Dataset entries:
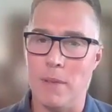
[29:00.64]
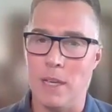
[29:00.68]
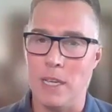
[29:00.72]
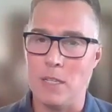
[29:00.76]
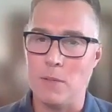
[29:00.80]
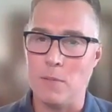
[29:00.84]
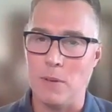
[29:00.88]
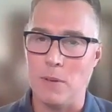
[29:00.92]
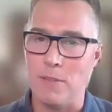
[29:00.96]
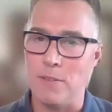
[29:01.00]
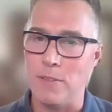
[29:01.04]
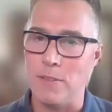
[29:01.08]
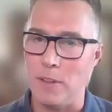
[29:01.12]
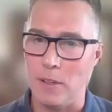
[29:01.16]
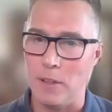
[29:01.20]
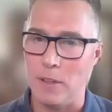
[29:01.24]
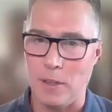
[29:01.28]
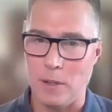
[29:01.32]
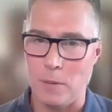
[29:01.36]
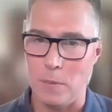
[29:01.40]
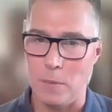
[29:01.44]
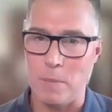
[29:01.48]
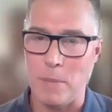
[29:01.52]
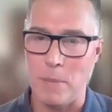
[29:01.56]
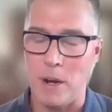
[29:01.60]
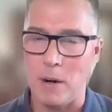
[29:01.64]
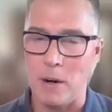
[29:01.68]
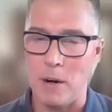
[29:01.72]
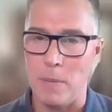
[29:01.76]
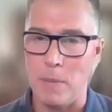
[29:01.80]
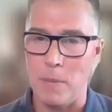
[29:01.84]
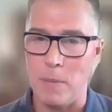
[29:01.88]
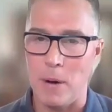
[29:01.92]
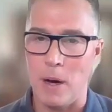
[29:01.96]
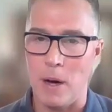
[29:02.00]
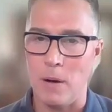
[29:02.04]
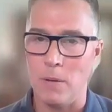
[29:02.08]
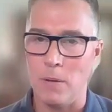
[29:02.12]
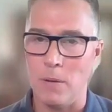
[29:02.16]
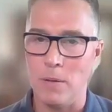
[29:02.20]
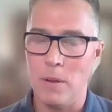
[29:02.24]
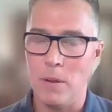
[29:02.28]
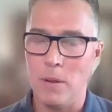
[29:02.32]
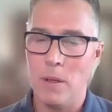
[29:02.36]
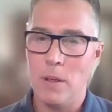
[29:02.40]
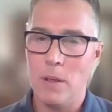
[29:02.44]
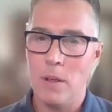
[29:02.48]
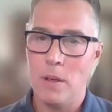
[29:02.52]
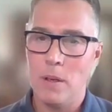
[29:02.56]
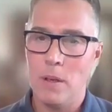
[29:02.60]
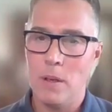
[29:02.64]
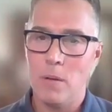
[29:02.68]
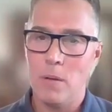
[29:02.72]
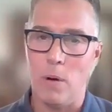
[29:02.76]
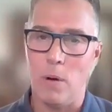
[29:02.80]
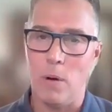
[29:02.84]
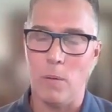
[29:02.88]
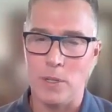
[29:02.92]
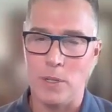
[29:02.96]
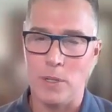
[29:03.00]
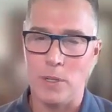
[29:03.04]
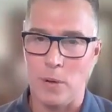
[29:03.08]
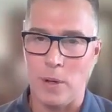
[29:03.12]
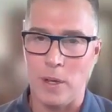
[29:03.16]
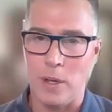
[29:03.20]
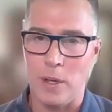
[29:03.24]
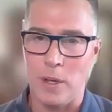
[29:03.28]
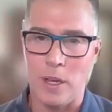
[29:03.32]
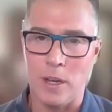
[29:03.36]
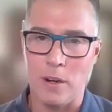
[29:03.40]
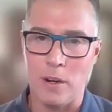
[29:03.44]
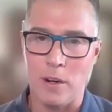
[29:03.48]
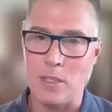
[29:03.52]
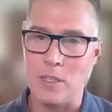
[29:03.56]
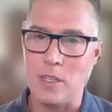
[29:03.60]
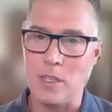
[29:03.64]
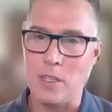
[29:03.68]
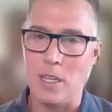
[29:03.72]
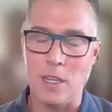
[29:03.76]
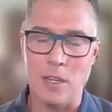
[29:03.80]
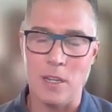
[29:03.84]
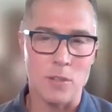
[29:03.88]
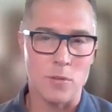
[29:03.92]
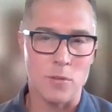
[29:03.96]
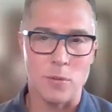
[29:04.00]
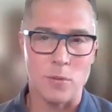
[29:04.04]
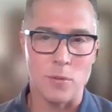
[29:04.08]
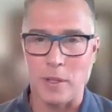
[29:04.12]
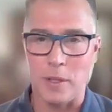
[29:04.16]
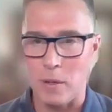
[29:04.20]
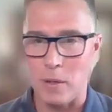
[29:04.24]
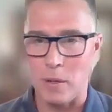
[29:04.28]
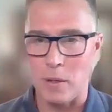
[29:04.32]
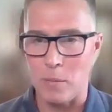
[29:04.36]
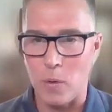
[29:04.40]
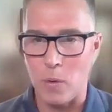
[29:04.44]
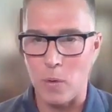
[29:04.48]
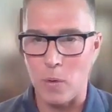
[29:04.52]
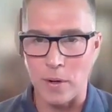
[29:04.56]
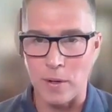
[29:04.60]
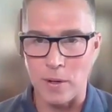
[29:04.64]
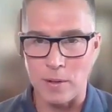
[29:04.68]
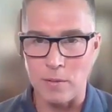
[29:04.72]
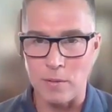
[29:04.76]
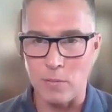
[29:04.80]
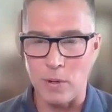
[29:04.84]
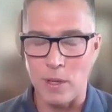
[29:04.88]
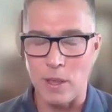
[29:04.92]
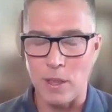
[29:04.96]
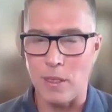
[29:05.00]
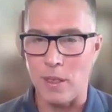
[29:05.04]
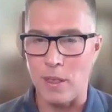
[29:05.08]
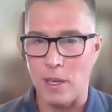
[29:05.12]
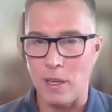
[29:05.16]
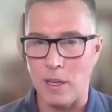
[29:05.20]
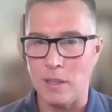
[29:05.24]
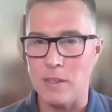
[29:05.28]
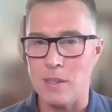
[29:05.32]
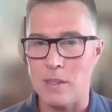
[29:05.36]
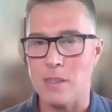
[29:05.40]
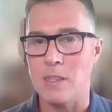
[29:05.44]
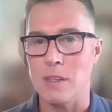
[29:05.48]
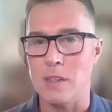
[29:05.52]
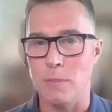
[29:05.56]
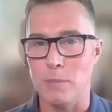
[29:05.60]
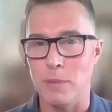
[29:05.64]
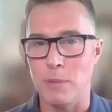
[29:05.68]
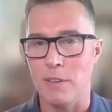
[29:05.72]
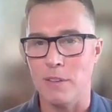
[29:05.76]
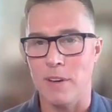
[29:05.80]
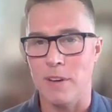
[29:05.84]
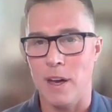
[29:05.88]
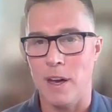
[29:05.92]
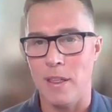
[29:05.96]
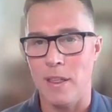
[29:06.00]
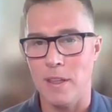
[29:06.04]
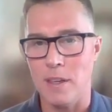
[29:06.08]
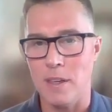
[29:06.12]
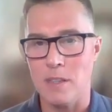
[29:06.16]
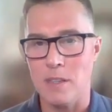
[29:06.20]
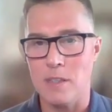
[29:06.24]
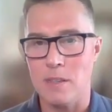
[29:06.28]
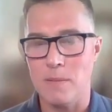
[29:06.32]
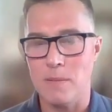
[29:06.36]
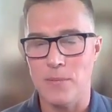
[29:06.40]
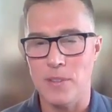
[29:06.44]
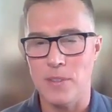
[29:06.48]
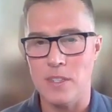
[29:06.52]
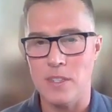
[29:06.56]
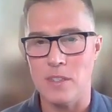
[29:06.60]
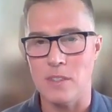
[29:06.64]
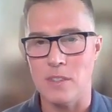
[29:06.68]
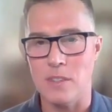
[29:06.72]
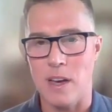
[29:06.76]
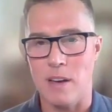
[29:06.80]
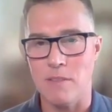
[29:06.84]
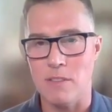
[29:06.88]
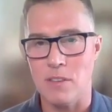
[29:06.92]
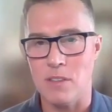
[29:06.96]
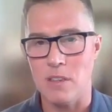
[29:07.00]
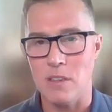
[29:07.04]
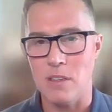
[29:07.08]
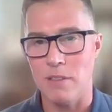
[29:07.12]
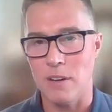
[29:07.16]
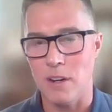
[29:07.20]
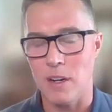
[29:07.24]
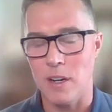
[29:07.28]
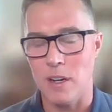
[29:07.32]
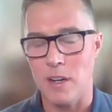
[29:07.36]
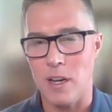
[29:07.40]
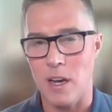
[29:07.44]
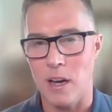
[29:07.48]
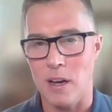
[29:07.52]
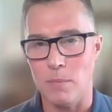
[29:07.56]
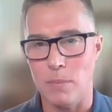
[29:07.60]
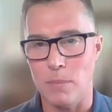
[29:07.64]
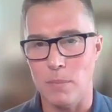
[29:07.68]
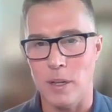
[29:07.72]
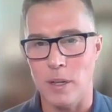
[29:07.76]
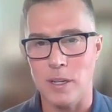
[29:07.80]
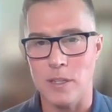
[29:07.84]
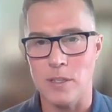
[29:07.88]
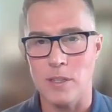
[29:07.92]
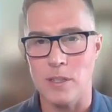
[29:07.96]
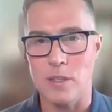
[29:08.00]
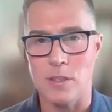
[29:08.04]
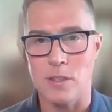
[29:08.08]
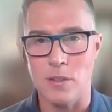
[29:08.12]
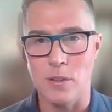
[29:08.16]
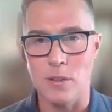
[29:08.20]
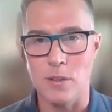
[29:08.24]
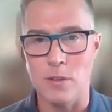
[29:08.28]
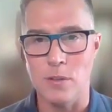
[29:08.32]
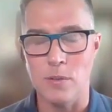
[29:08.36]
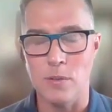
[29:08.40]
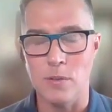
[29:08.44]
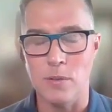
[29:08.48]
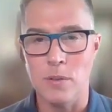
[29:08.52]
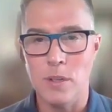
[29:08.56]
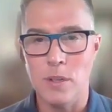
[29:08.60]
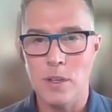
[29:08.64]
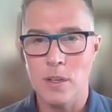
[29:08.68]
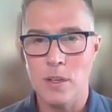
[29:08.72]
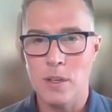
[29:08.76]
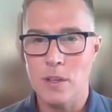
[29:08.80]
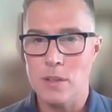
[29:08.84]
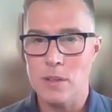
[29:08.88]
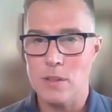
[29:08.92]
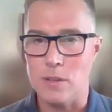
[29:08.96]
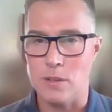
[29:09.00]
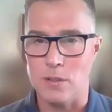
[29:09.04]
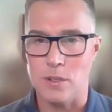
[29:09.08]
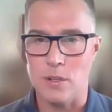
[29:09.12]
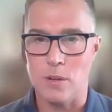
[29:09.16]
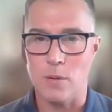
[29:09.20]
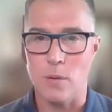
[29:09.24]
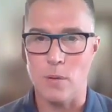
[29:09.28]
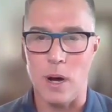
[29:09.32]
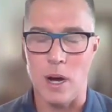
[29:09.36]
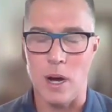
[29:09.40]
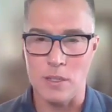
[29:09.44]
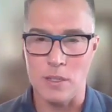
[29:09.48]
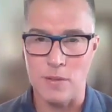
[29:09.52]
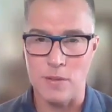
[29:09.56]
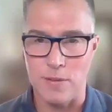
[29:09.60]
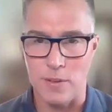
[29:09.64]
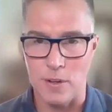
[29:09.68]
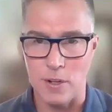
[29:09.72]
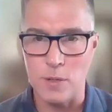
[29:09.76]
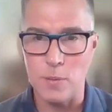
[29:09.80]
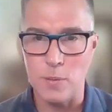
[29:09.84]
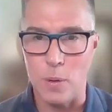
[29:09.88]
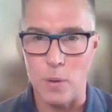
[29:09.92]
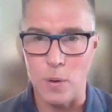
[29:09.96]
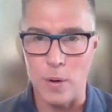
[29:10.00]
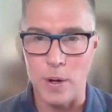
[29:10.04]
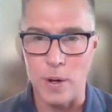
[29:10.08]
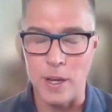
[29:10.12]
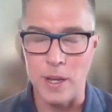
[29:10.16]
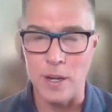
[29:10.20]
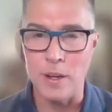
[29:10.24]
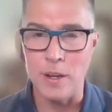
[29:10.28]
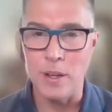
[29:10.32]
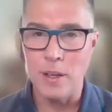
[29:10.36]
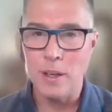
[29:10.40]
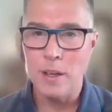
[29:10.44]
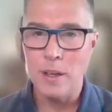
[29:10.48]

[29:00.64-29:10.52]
makes me feel a little bit better about what we're doing here is it is really important, we think, to simplify this. This is obviously very complex, it's new. So to Khoa's first point,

WORK ITEM: If a record holds a picture, leave the picture out, but repeat every line exactly.

FINISHED EXERCISE:
[29:00.64]
[29:00.68]
[29:00.72]
[29:00.76]
[29:00.80]
[29:00.84]
[29:00.88]
[29:00.92]
[29:00.96]
[29:01.00]
[29:01.04]
[29:01.08]
[29:01.12]
[29:01.16]
[29:01.20]
[29:01.24]
[29:01.28]
[29:01.32]
[29:01.36]
[29:01.40]
[29:01.44]
[29:01.48]
[29:01.52]
[29:01.56]
[29:01.60]
[29:01.64]
[29:01.68]
[29:01.72]
[29:01.76]
[29:01.80]
[29:01.84]
[29:01.88]
[29:01.92]
[29:01.96]
[29:02.00]
[29:02.04]
[29:02.08]
[29:02.12]
[29:02.16]
[29:02.20]
[29:02.24]
[29:02.28]
[29:02.32]
[29:02.36]
[29:02.40]
[29:02.44]
[29:02.48]
[29:02.52]
[29:02.56]
[29:02.60]
[29:02.64]
[29:02.68]
[29:02.72]
[29:02.76]
[29:02.80]
[29:02.84]
[29:02.88]
[29:02.92]
[29:02.96]
[29:03.00]
[29:03.04]
[29:03.08]
[29:03.12]
[29:03.16]
[29:03.20]
[29:03.24]
[29:03.28]
[29:03.32]
[29:03.36]
[29:03.40]
[29:03.44]
[29:03.48]
[29:03.52]
[29:03.56]
[29:03.60]
[29:03.64]
[29:03.68]
[29:03.72]
[29:03.76]
[29:03.80]
[29:03.84]
[29:03.88]
[29:03.92]
[29:03.96]
[29:04.00]
[29:04.04]
[29:04.08]
[29:04.12]
[29:04.16]
[29:04.20]
[29:04.24]
[29:04.28]
[29:04.32]
[29:04.36]
[29:04.40]
[29:04.44]
[29:04.48]
[29:04.52]
[29:04.56]
[29:04.60]
[29:04.64]
[29:04.68]
[29:04.72]
[29:04.76]
[29:04.80]
[29:04.84]
[29:04.88]
[29:04.92]
[29:04.96]
[29:05.00]
[29:05.04]
[29:05.08]
[29:05.12]
[29:05.16]
[29:05.20]
[29:05.24]
[29:05.28]
[29:05.32]
[29:05.36]
[29:05.40]
[29:05.44]
[29:05.48]
[29:05.52]
[29:05.56]
[29:05.60]
[29:05.64]
[29:05.68]
[29:05.72]
[29:05.76]
[29:05.80]
[29:05.84]
[29:05.88]
[29:05.92]
[29:05.96]
[29:06.00]
[29:06.04]
[29:06.08]
[29:06.12]
[29:06.16]
[29:06.20]
[29:06.24]
[29:06.28]
[29:06.32]
[29:06.36]
[29:06.40]
[29:06.44]
[29:06.48]
[29:06.52]
[29:06.56]
[29:06.60]
[29:06.64]
[29:06.68]
[29:06.72]
[29:06.76]
[29:06.80]
[29:06.84]
[29:06.88]
[29:06.92]
[29:06.96]
[29:07.00]
[29:07.04]
[29:07.08]
[29:07.12]
[29:07.16]
[29:07.20]
[29:07.24]
[29:07.28]
[29:07.32]
[29:07.36]
[29:07.40]
[29:07.44]
[29:07.48]
[29:07.52]
[29:07.56]
[29:07.60]
[29:07.64]
[29:07.68]
[29:07.72]
[29:07.76]
[29:07.80]
[29:07.84]
[29:07.88]
[29:07.92]
[29:07.96]
[29:08.00]
[29:08.04]
[29:08.08]
[29:08.12]
[29:08.16]
[29:08.20]
[29:08.24]
[29:08.28]
[29:08.32]
[29:08.36]
[29:08.40]
[29:08.44]
[29:08.48]
[29:08.52]
[29:08.56]
[29:08.60]
[29:08.64]
[29:08.68]
[29:08.72]
[29:08.76]
[29:08.80]
[29:08.84]
[29:08.88]
[29:08.92]
[29:08.96]
[29:09.00]
[29:09.04]
[29:09.08]
[29:09.12]
[29:09.16]
[29:09.20]
[29:09.24]
[29:09.28]
[29:09.32]
[29:09.36]
[29:09.40]
[29:09.44]
[29:09.48]
[29:09.52]
[29:09.56]
[29:09.60]
[29:09.64]
[29:09.68]
[29:09.72]
[29:09.76]
[29:09.80]
[29:09.84]
[29:09.88]
[29:09.92]
[29:09.96]
[29:10.00]
[29:10.04]
[29:10.08]
[29:10.12]
[29:10.16]
[29:10.20]
[29:10.24]
[29:10.28]
[29:10.32]
[29:10.36]
[29:10.40]
[29:10.44]
[29:10.48]

[29:00.64-29:10.52]
makes me feel a little bit better about what we're doing here is it is really important, we think, to simplify this. This is obviously very complex, it's new. So to Khoa's first point,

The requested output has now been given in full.